What you have to do: Set down, exactly and with nothing added, the lines running from the one that holds "[2.00-2.35s]" to the final line of the records. Pictures stay out of the copy.
§ §
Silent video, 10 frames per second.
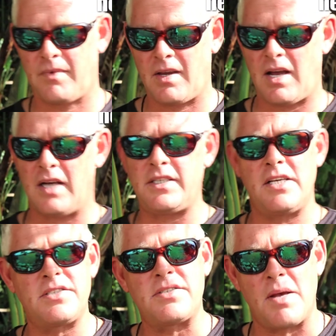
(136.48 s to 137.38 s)
Guys,
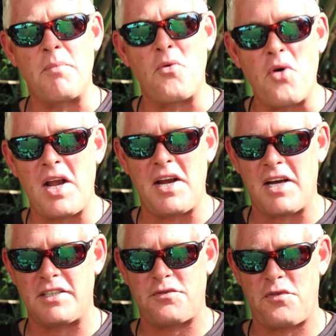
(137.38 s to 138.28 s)
here's some really
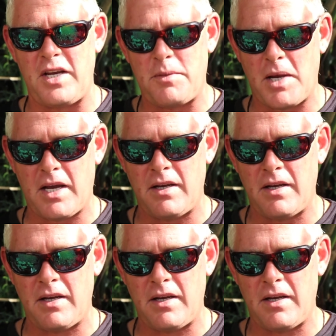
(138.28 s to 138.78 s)
nice feedback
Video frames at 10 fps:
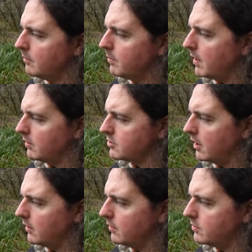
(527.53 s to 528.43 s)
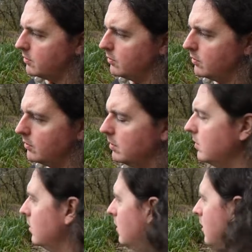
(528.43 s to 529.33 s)
puddle chucker it's called,
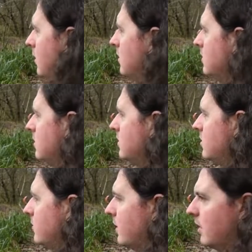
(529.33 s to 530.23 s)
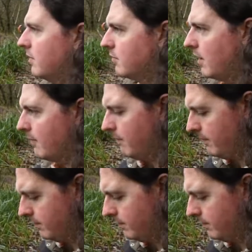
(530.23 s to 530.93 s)
2.5 gram.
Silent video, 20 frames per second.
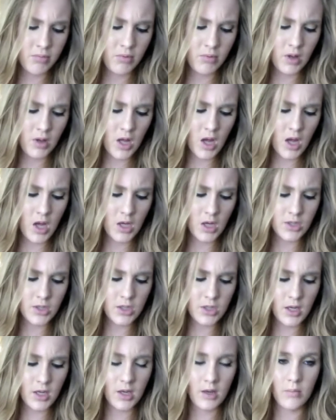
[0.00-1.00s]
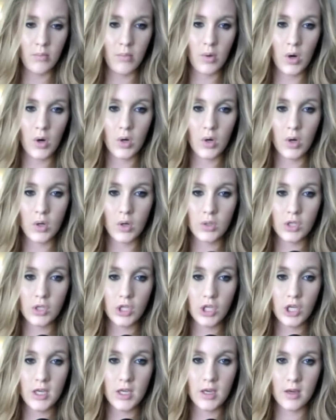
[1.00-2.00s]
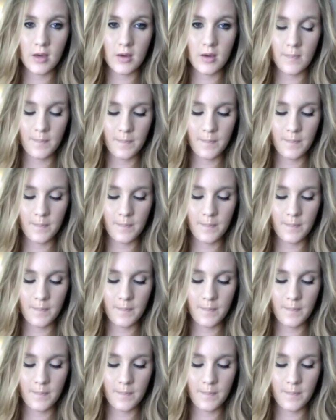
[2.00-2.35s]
Blush in Boho Chic.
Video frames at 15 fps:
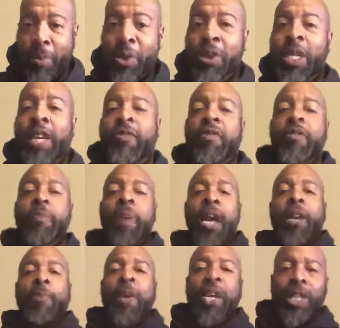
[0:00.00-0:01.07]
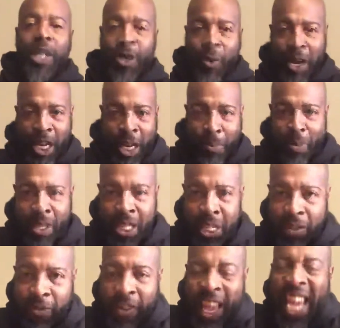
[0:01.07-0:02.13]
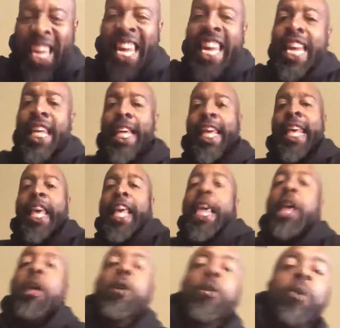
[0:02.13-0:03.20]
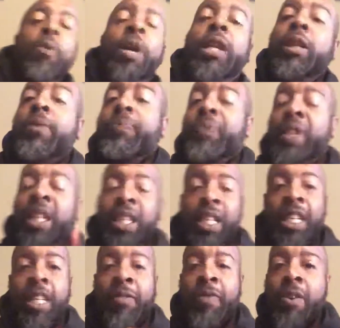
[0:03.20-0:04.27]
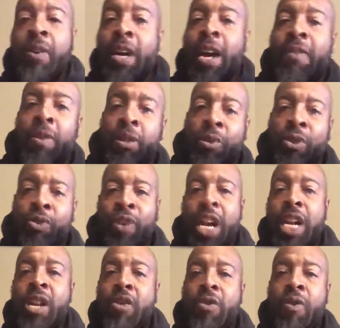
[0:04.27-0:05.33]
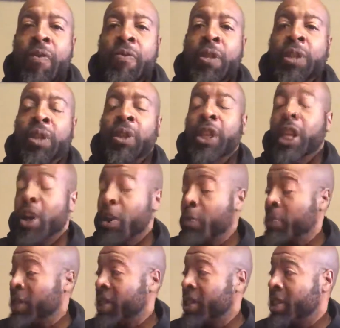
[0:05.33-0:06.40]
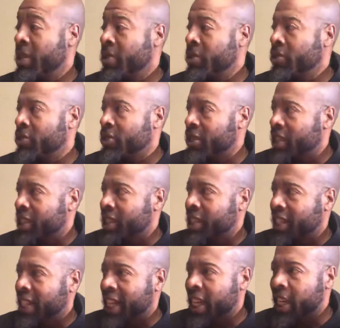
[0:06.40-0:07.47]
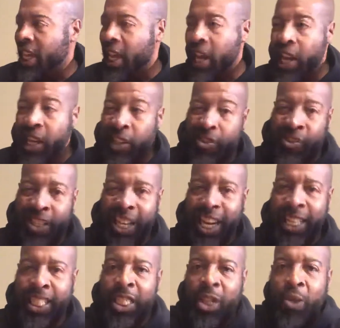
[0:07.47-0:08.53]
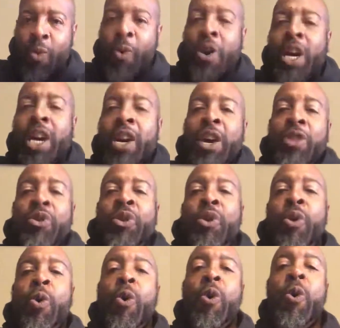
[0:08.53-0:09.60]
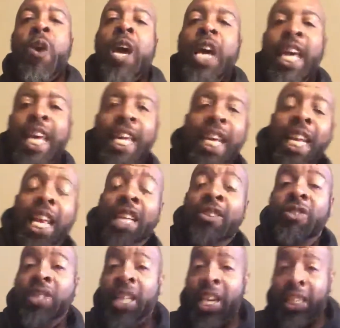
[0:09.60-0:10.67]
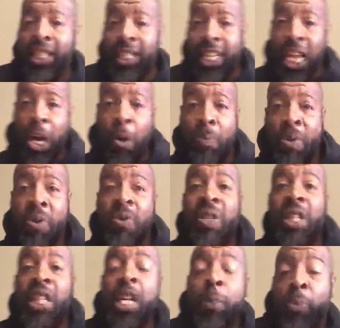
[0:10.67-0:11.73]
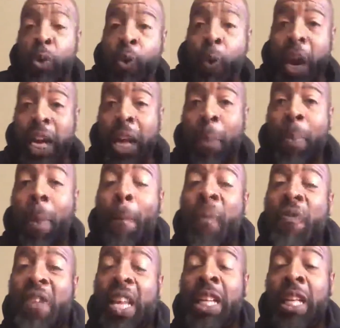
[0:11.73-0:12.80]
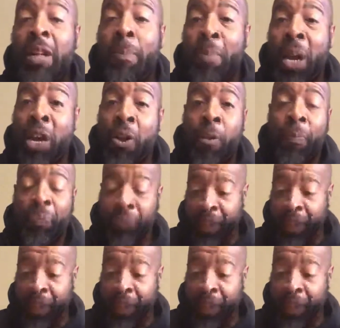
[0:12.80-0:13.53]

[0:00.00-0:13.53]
Do you suffer from back pain? Do you wake up stiff, achy? Well, listen, if you have a trainer or a physical therapist, don't just get exercises that are working on the core. Get exercises that help you sleep or wake up feeling better.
§ §
Answer to this task:
[2.00-2.35s]
Blush in Boho Chic.
Video frames at 15 fps:
[0:00.00-0:01.07]
[0:01.07-0:02.13]
[0:02.13-0:03.20]
[0:03.20-0:04.27]
[0:04.27-0:05.33]
[0:05.33-0:06.40]
[0:06.40-0:07.47]
[0:07.47-0:08.53]
[0:08.53-0:09.60]
[0:09.60-0:10.67]
[0:10.67-0:11.73]
[0:11.73-0:12.80]
[0:12.80-0:13.53]

[0:00.00-0:13.53]
Do you suffer from back pain? Do you wake up stiff, achy? Well, listen, if you have a trainer or a physical therapist, don't just get exercises that are working on the core. Get exercises that help you sleep or wake up feeling better.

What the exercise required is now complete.